Problem description: Every record is to be duplicated exactly as it reads, without its images.

Stored items:
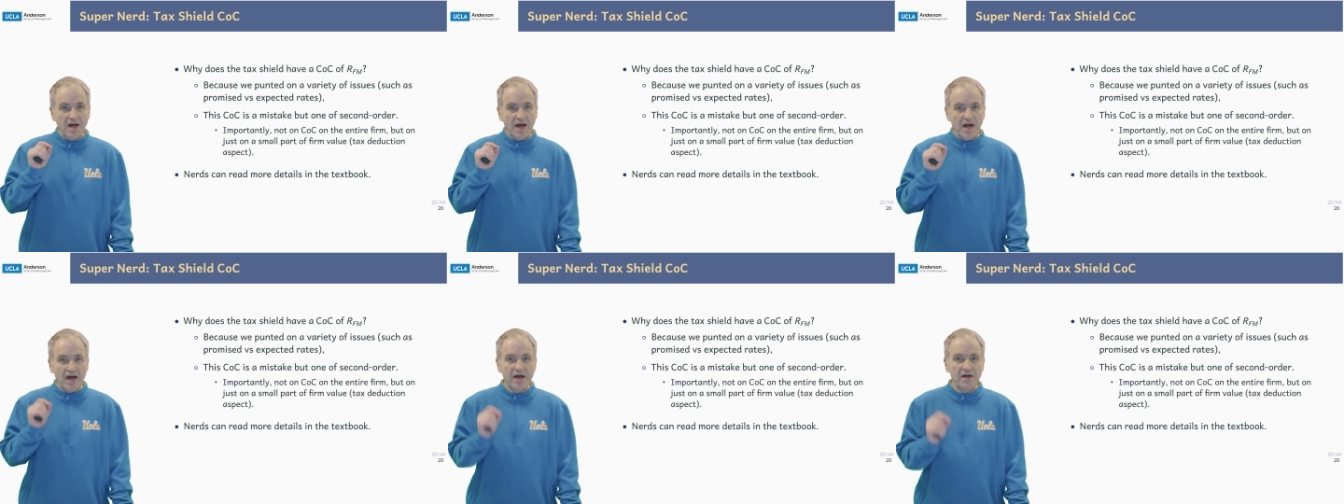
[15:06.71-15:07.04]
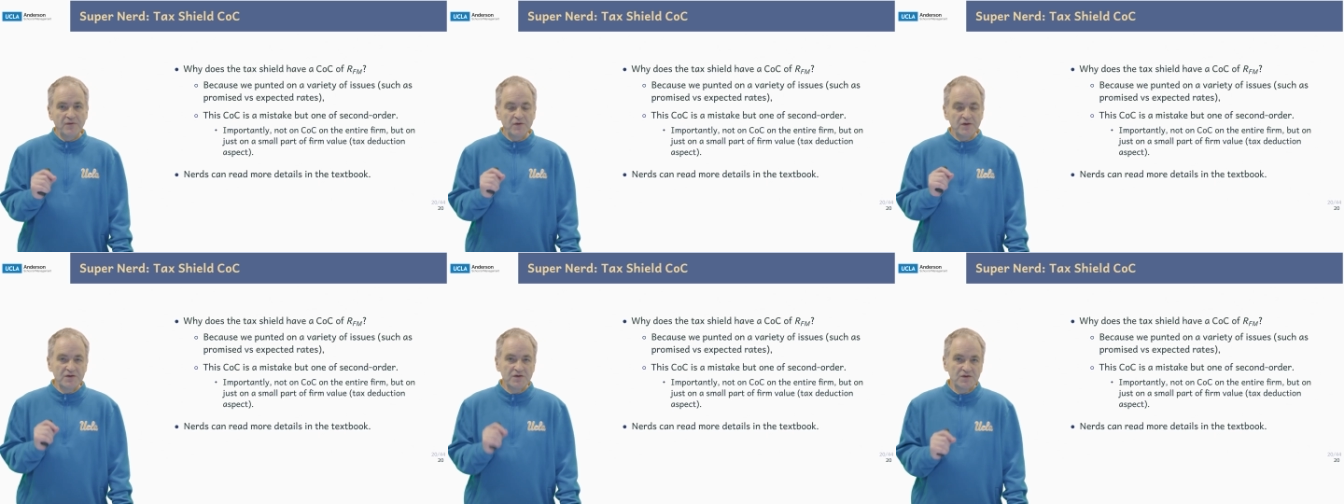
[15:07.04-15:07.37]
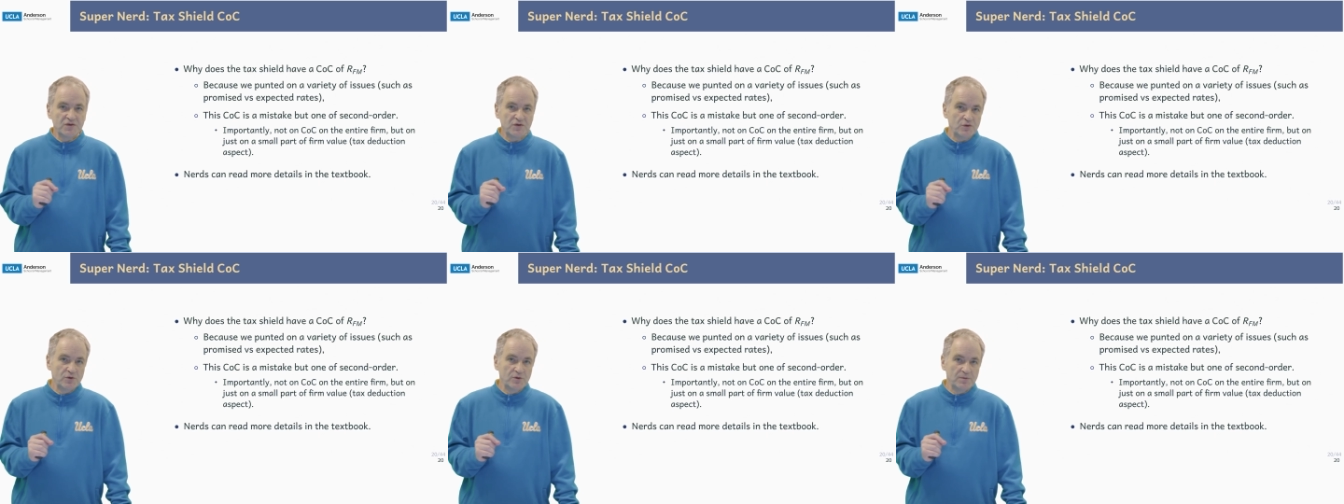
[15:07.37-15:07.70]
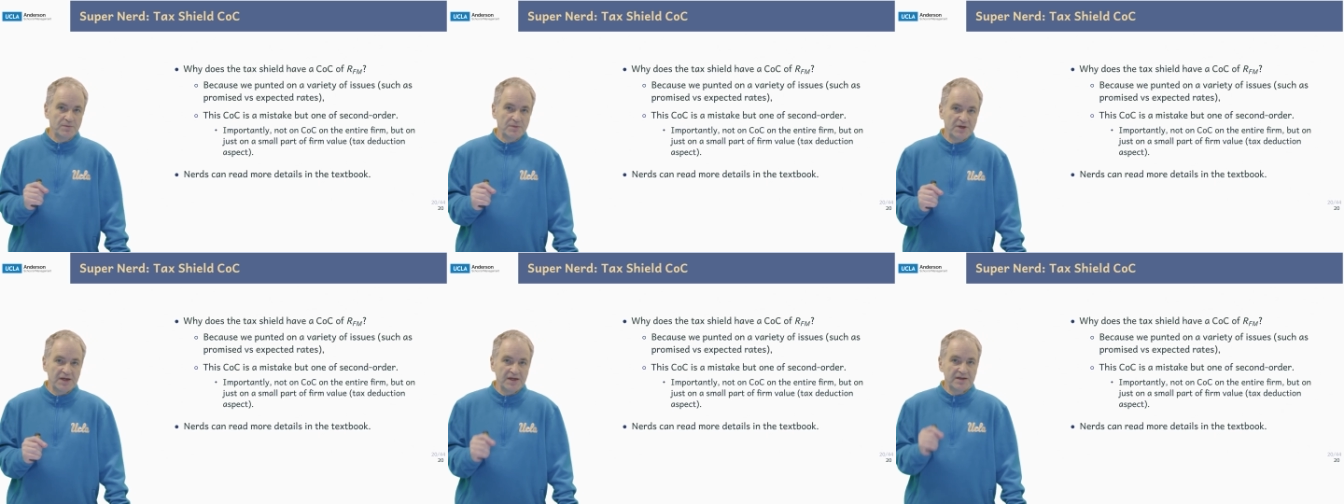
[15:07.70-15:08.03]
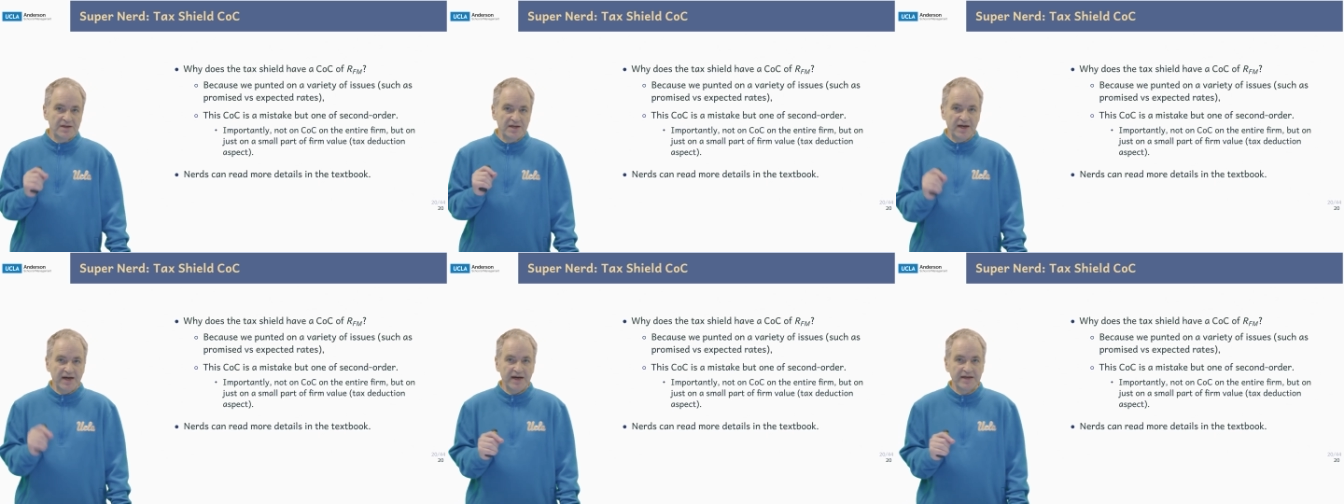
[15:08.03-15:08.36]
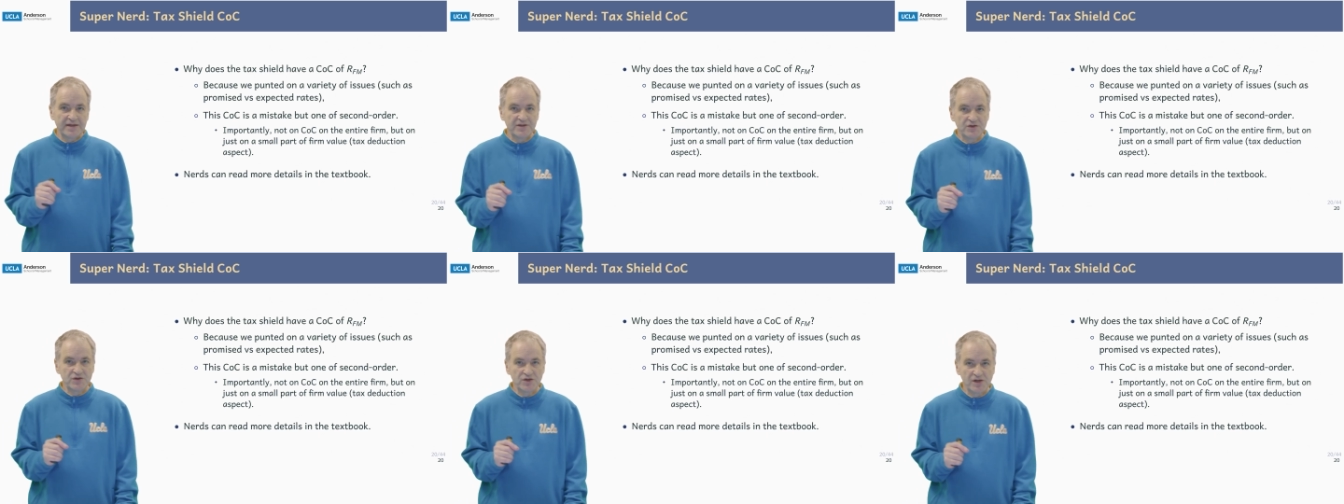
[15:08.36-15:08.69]
I've assumed a
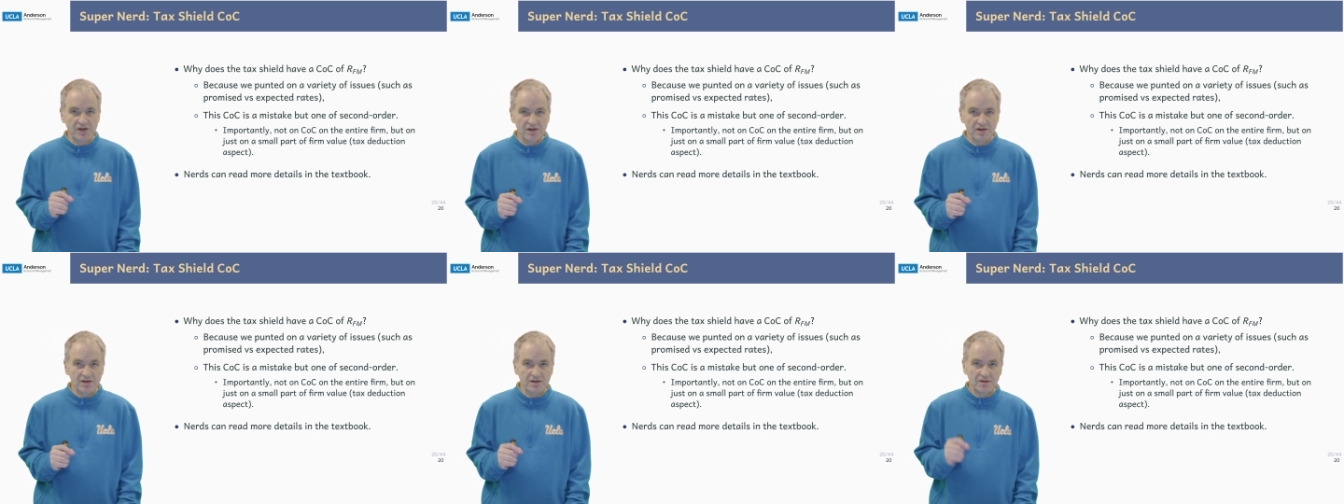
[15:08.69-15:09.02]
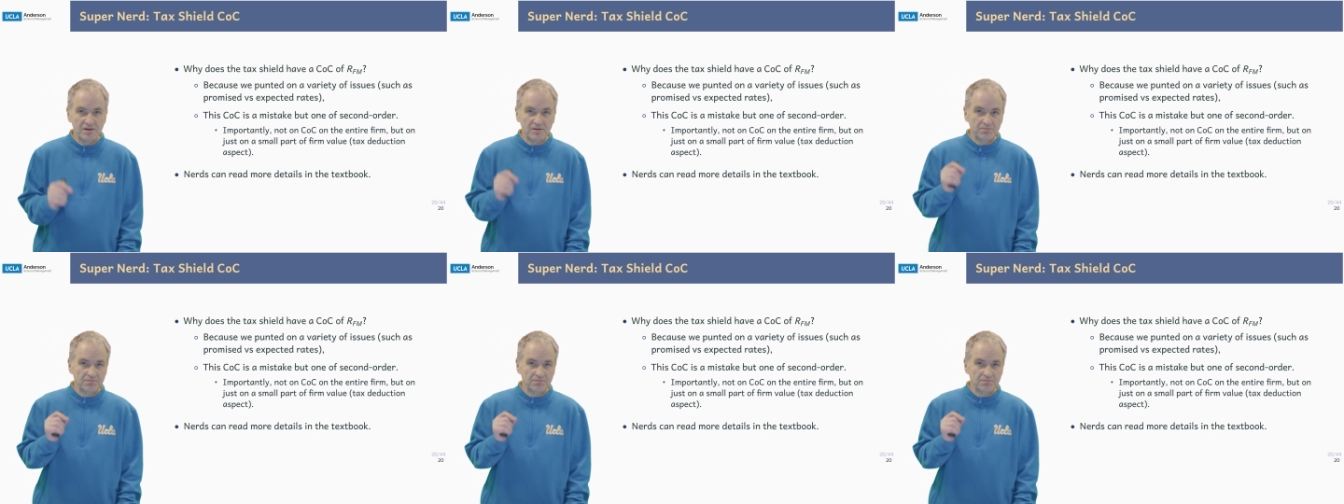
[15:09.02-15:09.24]
tax shield,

Final answer:
[15:06.71-15:07.04]
[15:07.04-15:07.37]
[15:07.37-15:07.70]
[15:07.70-15:08.03]
[15:08.03-15:08.36]
[15:08.36-15:08.69]
I've assumed a
[15:08.69-15:09.02]
[15:09.02-15:09.24]
tax shield,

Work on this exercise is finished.